How do I gather data from other websites for an app?

1.4k views Asked by At

I'm trying to build a news hub app, and my objective is to extract news articles from other news channels, summarize it, and present in the form of bullets in an unbiased manner. I've got the algorithm up and running, all I need is the code to gather data from other websites like NDTV, CNN, etc. Please gimme a description of how to carry this out.

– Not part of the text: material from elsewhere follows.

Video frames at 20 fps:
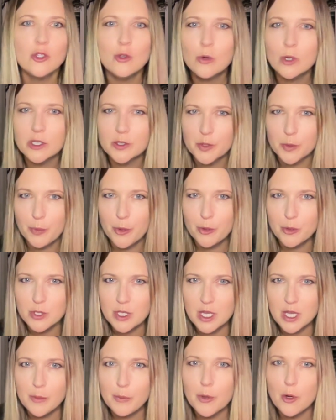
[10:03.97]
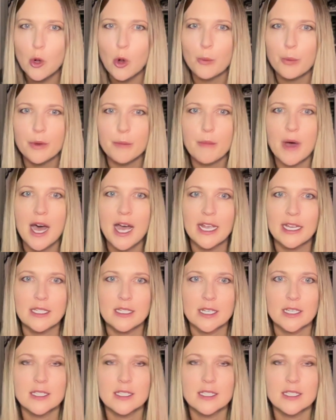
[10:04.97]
You are supposed to keep an open mind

Code, links, examples, and screen shots would help a lot. Thanks! (Y)

2

There are 2 answers

0
Alireza Sanaee On

webscraping is the way for you; you can get your news articles or everything you need with scrapy , beautifulsoup or selenium they are modules for python for getting data from html pages( text ) and after that you are able to save your data to anywhere you want such as databases ; it's better to use rss pages for headlines and these things that you consider to get.

0
unifreak On

There is a php lib called QueryList(http://git.oschina.net/jae/QueryList), it use phpQuery internally, and use some css selector filter array to fetch the specific content in certain url.

the doc is in Chinese(I don't think there is a English version), but it's quite simple to use:

<?php
// include the lib
require_once('QueryList.class.php');

// url to fetch content
$url = 'http://www.example.com/index.html';

// filter rules using css selector grammar
$regArr = array(
    'time' => array('td:nth-child(2)', 'text'),
    'summary' => array('td:nth-child(3) td:nth-child(3)', 'text'),
    'imgSrc' => array('h1 > a > img', 'src')
    );

// optional, firstly find `.divbox > table`, then find the things defined by $regArr in each `.divbox > table`
$regRange = '.divbox > table';

// do the query
$result = QueryList::Query($url, $regArr, $regRange);

// the result will be an array like:
/** Array
 * (
 *    [0] => Array
 *    (
 *        'time' => ,
 *        'summary' => ,
 *        'imgSrc' =>
 *    )
 *    [1] => Array
 *    (
 *        'time' => ,
 *        'summary' => ,
 *        'imgSrc' =>
 *    )
 *    ...
 * )
 */
echo '<pre>';
print_r($result->jsonArr);
echo '</pre>';

you can also define a exclude pattern and a callback function in $regArr, I think this will meet your requirment.